When PostgreSQL Is The Wrong Queue

PostgreSQL becomes a weaker fit when:

queue volume is high enough to compete with core database workload
fan-out/pub-sub semantics are central
strict ordering across partitions matters
long retention and replay are core requirements
many independent consumer groups need the same events
the database is already the system bottleneck
queue scans, updates, and cleanup dominate database maintenance

In those cases, Kafka, RabbitMQ, SQS, or another broker may be a better operational boundary.

The point is not "PostgreSQL queues are bad." The point is that the database is already doing important work. A queue table adds more writes, locks, indexes, vacuum pressure, and operational coupling.

Use PostgreSQL when those trade-offs are worth the simplicity.
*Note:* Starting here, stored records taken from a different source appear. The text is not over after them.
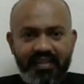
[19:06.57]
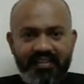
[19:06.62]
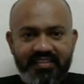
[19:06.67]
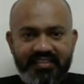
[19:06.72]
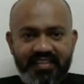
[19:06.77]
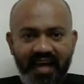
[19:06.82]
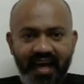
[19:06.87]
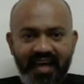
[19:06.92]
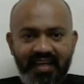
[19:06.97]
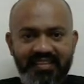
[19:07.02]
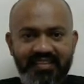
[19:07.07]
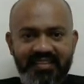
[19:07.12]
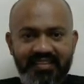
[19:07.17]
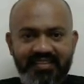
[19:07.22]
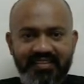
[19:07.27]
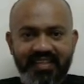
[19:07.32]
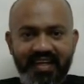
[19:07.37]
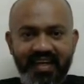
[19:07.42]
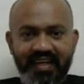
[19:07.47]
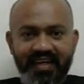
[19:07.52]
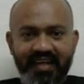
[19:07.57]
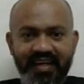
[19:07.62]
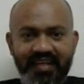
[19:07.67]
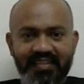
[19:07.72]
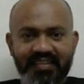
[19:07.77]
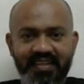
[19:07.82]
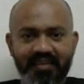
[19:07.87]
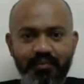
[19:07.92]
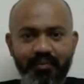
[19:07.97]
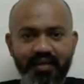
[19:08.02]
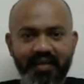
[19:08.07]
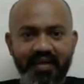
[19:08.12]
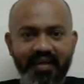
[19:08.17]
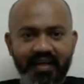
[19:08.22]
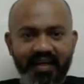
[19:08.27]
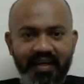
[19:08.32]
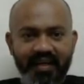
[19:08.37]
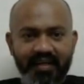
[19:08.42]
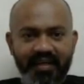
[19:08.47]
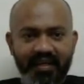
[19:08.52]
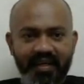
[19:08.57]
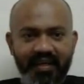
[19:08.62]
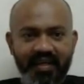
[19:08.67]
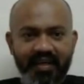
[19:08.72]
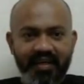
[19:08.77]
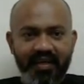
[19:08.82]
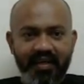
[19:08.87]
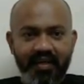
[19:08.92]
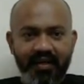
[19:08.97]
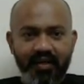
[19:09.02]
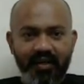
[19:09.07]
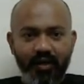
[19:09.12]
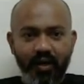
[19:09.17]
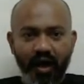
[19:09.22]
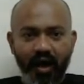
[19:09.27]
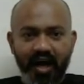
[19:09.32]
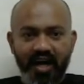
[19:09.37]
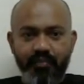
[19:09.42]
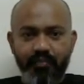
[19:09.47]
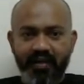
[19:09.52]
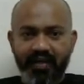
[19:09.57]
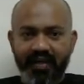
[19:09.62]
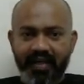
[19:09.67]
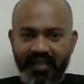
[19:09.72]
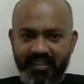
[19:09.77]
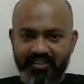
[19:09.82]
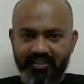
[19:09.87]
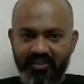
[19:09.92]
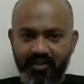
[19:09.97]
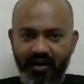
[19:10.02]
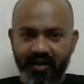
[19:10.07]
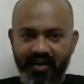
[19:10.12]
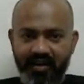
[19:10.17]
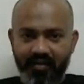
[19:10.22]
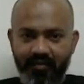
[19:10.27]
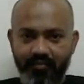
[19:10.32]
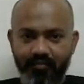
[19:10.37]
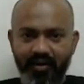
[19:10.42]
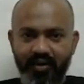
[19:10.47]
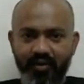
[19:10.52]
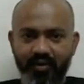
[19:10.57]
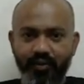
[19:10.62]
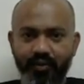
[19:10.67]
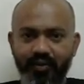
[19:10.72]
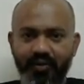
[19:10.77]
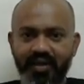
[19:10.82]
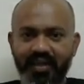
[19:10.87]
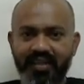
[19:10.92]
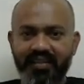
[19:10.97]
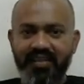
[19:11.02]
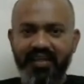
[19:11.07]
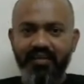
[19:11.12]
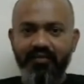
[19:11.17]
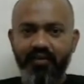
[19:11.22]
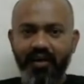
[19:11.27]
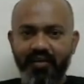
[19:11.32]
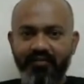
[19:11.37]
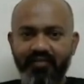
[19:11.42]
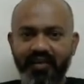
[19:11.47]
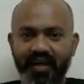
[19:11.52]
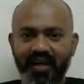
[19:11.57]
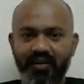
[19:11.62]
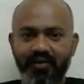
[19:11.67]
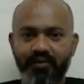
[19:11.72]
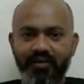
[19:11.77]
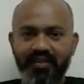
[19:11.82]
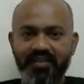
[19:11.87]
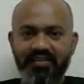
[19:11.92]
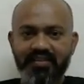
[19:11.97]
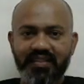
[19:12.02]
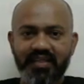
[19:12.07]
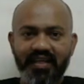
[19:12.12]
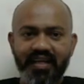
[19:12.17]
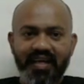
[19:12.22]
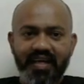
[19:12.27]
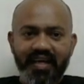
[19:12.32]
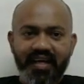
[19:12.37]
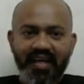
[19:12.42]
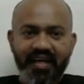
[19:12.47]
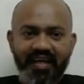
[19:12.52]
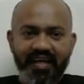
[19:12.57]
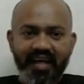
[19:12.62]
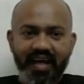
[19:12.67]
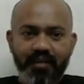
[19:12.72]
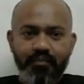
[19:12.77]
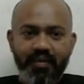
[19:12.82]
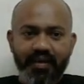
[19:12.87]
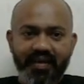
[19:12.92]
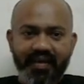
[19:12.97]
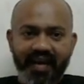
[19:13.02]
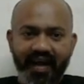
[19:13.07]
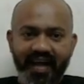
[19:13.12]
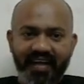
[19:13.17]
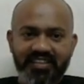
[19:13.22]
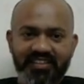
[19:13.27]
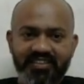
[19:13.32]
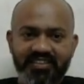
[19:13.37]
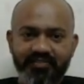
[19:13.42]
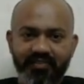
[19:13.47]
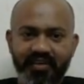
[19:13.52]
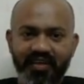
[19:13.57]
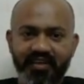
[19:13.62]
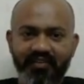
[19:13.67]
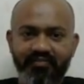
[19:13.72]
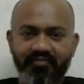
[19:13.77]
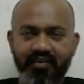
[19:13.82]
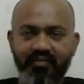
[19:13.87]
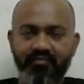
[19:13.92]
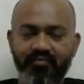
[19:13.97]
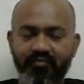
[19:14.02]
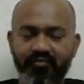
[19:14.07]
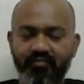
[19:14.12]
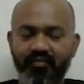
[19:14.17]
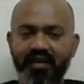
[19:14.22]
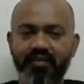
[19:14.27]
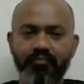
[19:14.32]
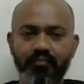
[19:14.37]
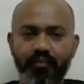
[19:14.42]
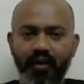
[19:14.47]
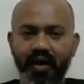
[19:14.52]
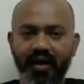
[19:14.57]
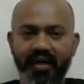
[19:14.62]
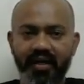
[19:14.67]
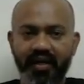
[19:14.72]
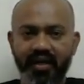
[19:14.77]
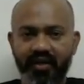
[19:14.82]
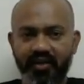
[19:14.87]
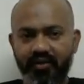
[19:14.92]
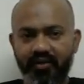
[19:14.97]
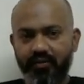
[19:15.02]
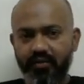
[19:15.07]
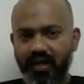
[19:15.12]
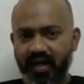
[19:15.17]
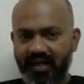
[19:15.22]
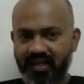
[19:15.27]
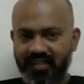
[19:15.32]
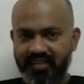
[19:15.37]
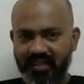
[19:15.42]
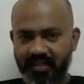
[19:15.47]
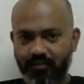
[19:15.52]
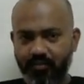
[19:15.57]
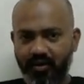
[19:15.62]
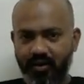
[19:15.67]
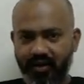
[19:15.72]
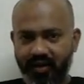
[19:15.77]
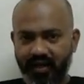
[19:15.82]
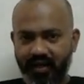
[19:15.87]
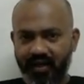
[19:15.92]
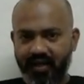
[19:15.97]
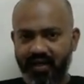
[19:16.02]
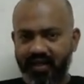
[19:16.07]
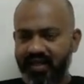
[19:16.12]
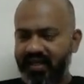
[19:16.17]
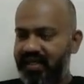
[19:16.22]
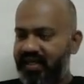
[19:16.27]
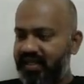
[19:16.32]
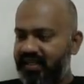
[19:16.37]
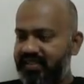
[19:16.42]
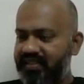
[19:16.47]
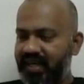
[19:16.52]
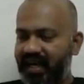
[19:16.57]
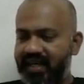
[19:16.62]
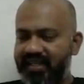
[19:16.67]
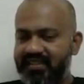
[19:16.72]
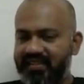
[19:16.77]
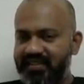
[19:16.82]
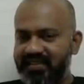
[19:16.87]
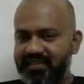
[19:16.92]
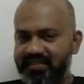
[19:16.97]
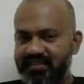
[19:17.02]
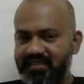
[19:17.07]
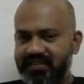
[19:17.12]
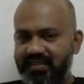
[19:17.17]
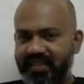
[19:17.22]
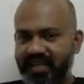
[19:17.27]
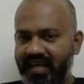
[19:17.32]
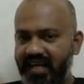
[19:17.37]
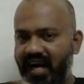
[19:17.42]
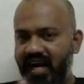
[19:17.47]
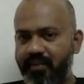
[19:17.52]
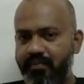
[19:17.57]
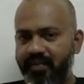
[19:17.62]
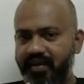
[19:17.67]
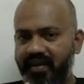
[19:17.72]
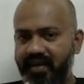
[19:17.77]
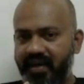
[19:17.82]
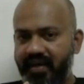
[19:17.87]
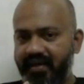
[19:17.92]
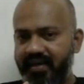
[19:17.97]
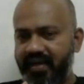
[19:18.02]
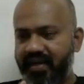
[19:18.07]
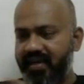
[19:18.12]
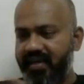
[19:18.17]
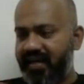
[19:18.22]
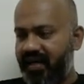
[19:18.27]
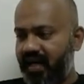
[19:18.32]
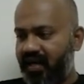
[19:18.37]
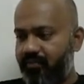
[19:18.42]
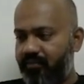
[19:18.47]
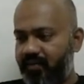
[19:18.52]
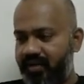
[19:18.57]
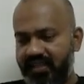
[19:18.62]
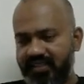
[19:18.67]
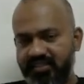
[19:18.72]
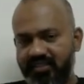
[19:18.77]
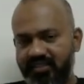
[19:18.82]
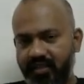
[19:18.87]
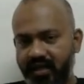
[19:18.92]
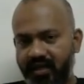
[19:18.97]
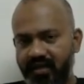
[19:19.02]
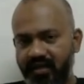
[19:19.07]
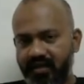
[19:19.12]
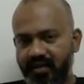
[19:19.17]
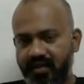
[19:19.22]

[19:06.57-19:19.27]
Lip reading: charges can neither be created nor be destroyed, but only thing what we can do is it can be transferred from one body to another body. Charges cannot be created, cannot be destroyed.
Move away when the queue deserves its own system.

Production Checklist

Before trusting a PostgreSQL queue in production, check:

claim and ownership update happen in one transaction
claim query uses a predictable order
runnable jobs have a focused index
completed jobs do not bloat the hot claim path forever
retries use backoff and max attempts
stuck jobs have a lease or heartbeat rule
handlers are idempotent where side effects matter
failed jobs preserve enough error context
workers have bounded batch sizes
queue metrics and database pressure are monitored
cleanup and archival are defined
the team knows when PostgreSQL should stop being the queue

FOR UPDATE SKIP LOCKED is the beginning of the design, not the end.

Final Takeaway

FOR UPDATE SKIP LOCKED makes PostgreSQL job queues practical by letting concurrent workers skip locked rows and claim different work.

That solves the row-claiming bottleneck. It does not solve retry policy, stuck-job recovery, handler idempotency, cleanup, ordering, fairness, observability, or database pressure.

A production PostgreSQL queue works when the whole system is designed around those realities: focused schema, correct indexes, atomic claiming, bounded retries, explicit leases, replay-safe handlers, and a clear decision about when a dedicated broker is the better tool.